Information.

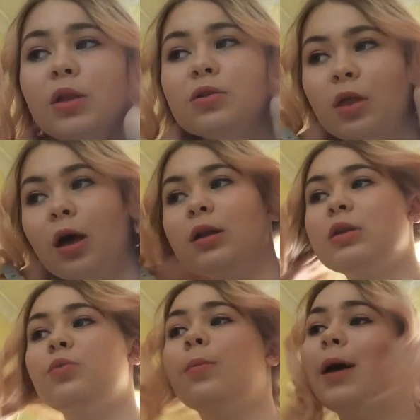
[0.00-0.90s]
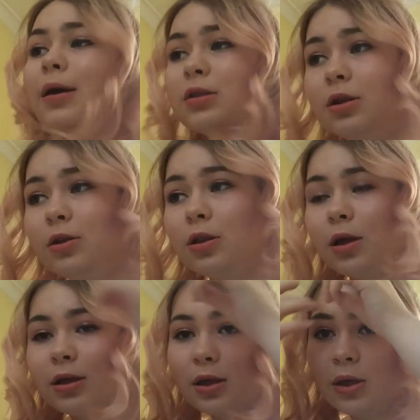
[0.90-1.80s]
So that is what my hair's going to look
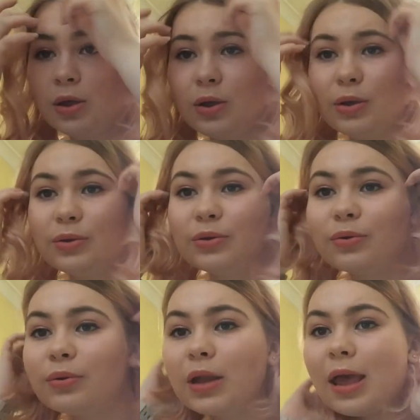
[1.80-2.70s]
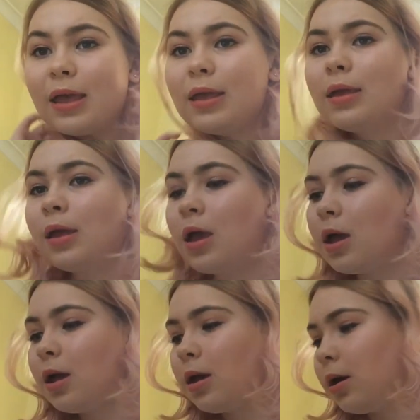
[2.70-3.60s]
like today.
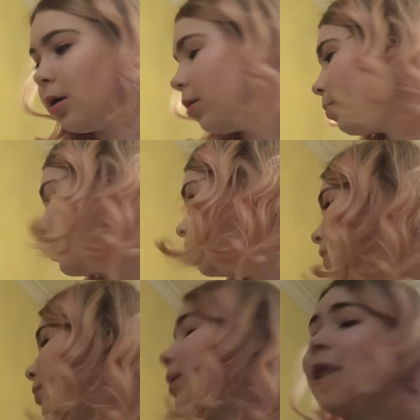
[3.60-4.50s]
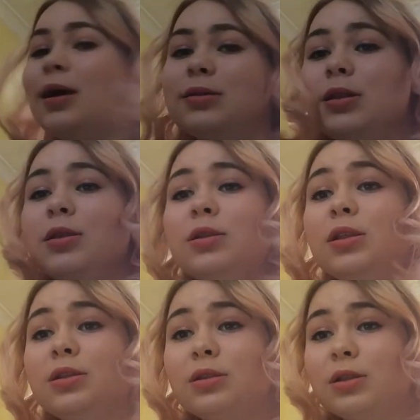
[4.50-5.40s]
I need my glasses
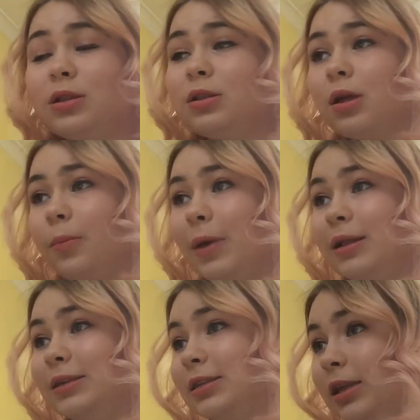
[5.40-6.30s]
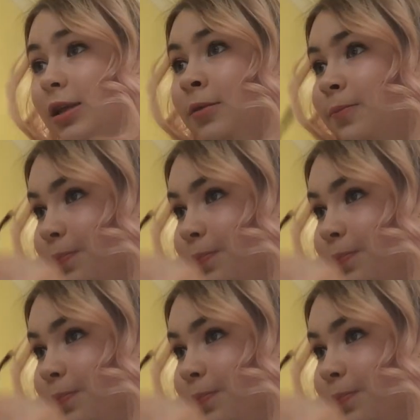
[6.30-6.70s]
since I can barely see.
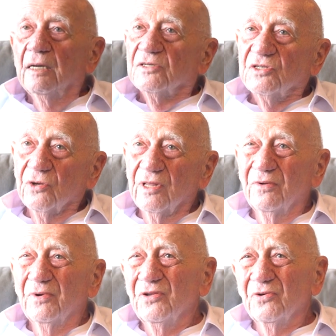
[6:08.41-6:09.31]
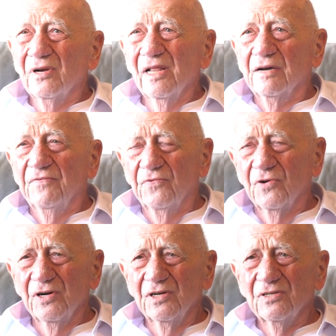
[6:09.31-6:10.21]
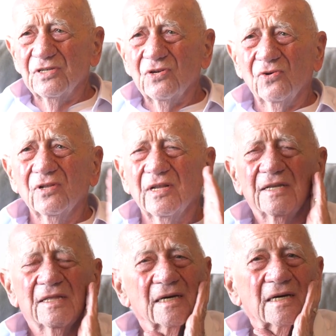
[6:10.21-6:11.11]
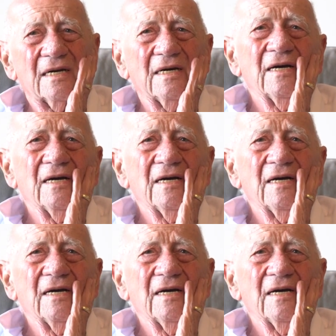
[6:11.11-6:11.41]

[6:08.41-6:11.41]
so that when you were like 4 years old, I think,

Work to be completed.
Exactly as written, restate the lines from the one that contains "[5.40-6.30s]" through the final line of the data, both ends included, but leave out the pictures.

Finished task.
[5.40-6.30s]
[6.30-6.70s]
since I can barely see.
[6:08.41-6:09.31]
[6:09.31-6:10.21]
[6:10.21-6:11.11]
[6:11.11-6:11.41]

[6:08.41-6:11.41]
so that when you were like 4 years old, I think,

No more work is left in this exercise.